Data excerpts START

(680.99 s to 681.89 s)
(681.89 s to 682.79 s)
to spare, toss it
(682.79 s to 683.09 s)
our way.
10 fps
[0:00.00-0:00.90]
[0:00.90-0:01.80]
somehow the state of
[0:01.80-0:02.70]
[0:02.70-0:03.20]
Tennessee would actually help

Data excerpts END
Data excerpts START

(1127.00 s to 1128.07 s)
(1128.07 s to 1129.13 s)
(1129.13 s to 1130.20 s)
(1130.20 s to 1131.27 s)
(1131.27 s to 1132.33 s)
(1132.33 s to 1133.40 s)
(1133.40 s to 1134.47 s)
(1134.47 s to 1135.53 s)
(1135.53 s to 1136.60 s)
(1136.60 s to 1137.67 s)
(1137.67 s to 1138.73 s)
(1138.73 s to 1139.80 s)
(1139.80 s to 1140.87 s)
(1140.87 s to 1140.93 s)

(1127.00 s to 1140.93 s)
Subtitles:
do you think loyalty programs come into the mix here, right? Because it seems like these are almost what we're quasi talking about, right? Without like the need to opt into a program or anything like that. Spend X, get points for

Data excerpts END
Data excerpts START

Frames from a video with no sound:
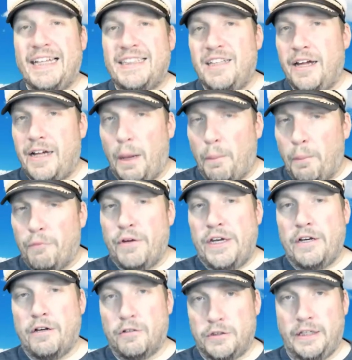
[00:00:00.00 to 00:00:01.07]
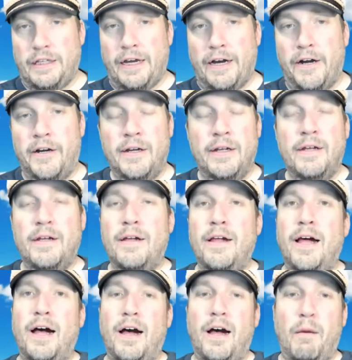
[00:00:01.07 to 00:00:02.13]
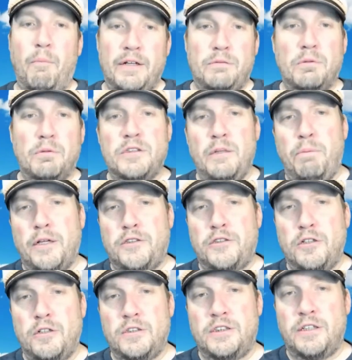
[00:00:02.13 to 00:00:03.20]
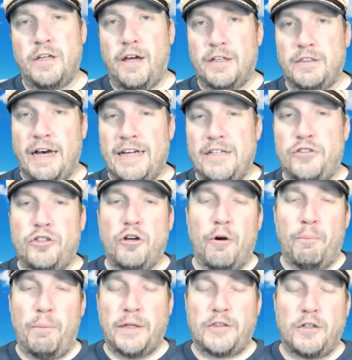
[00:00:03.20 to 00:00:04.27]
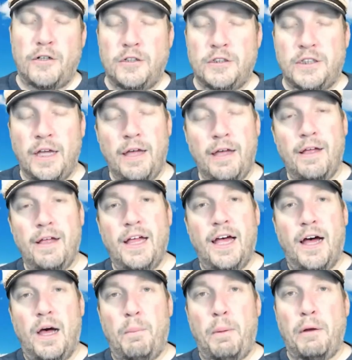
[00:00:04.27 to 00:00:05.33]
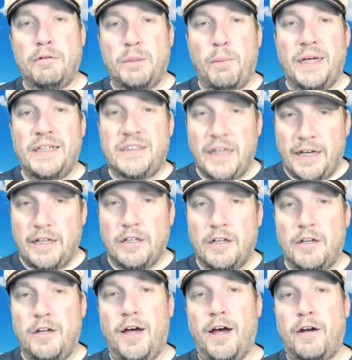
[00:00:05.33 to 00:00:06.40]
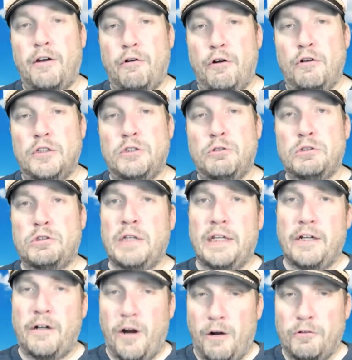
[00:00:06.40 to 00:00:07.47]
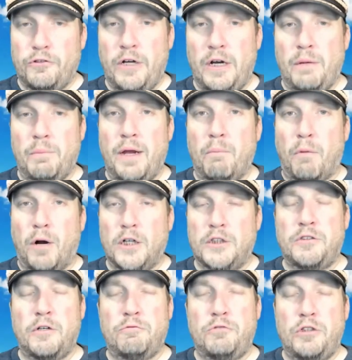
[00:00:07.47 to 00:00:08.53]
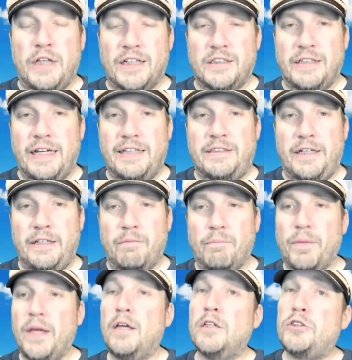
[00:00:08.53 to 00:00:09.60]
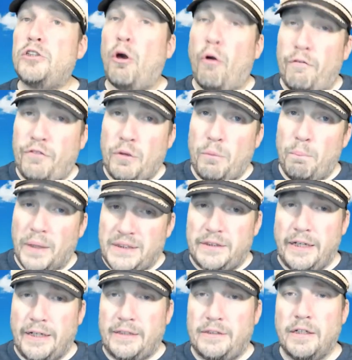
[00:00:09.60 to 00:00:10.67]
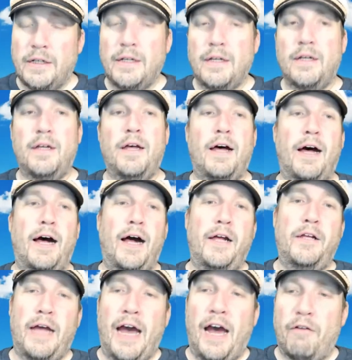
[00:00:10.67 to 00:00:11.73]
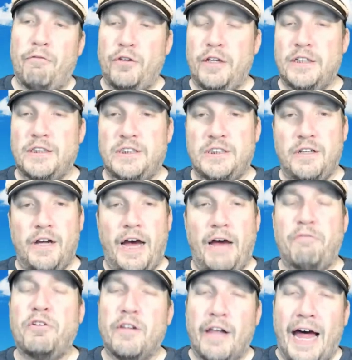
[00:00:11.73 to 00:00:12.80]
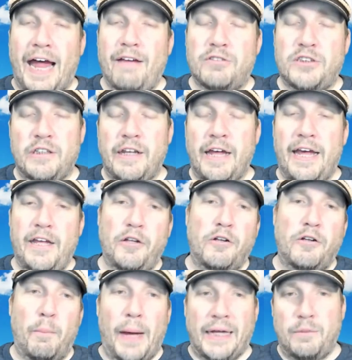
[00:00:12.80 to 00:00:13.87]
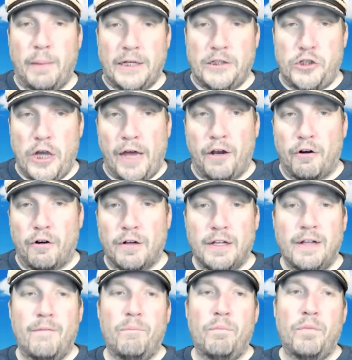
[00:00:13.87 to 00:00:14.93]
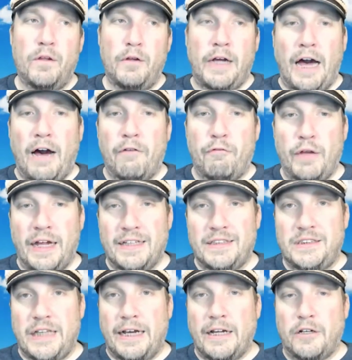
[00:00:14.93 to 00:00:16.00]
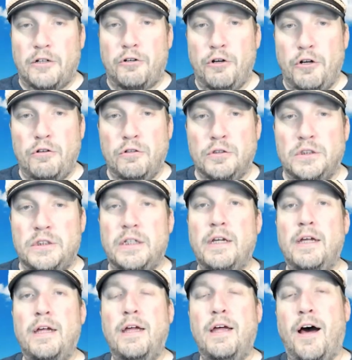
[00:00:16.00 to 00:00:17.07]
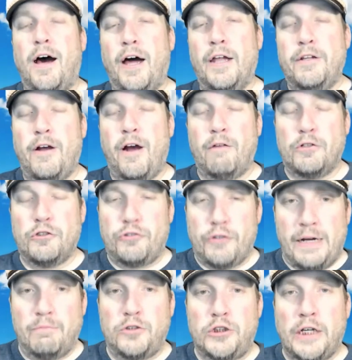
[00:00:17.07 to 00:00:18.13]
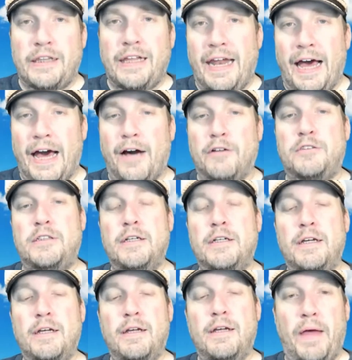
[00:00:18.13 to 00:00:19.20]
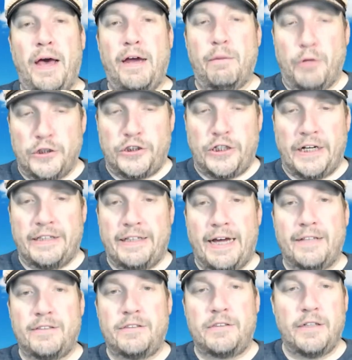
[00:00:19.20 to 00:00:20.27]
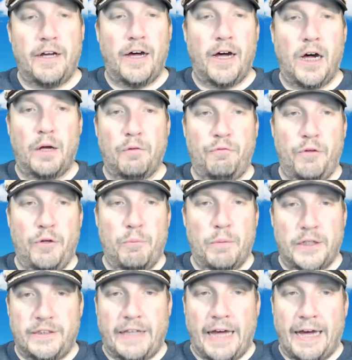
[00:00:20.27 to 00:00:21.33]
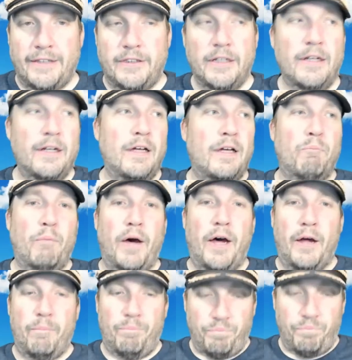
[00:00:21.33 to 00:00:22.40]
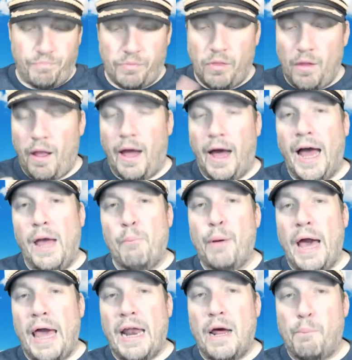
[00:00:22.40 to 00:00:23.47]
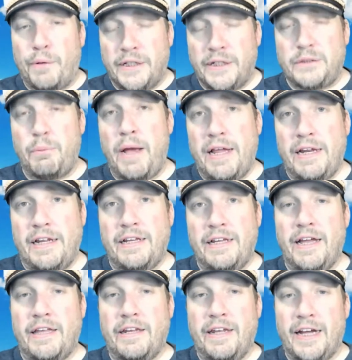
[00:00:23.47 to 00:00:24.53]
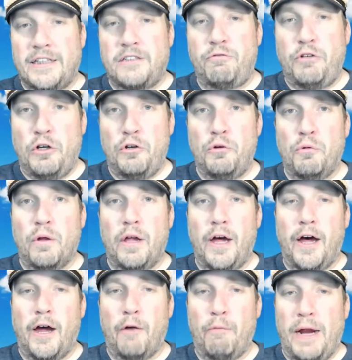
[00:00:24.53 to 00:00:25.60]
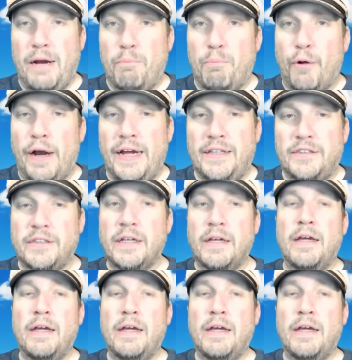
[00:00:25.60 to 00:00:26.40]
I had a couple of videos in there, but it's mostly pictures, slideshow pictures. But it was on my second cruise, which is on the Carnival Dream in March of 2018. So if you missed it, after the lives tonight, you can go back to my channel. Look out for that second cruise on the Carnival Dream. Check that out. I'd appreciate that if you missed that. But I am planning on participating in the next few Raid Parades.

Data excerpts END

Above are the records; copy exactly the lines from the one with "[00:00:12.80 to 00:00:13.87]" through the one with "[00:00:23.47 to 00:00:24.53]", including both, and nothing more. Leave out pictures.

**Solution for this exercise**.
[00:00:12.80 to 00:00:13.87]
[00:00:13.87 to 00:00:14.93]
[00:00:14.93 to 00:00:16.00]
[00:00:16.00 to 00:00:17.07]
[00:00:17.07 to 00:00:18.13]
[00:00:18.13 to 00:00:19.20]
[00:00:19.20 to 00:00:20.27]
[00:00:20.27 to 00:00:21.33]
[00:00:21.33 to 00:00:22.40]
[00:00:22.40 to 00:00:23.47]
[00:00:23.47 to 00:00:24.53]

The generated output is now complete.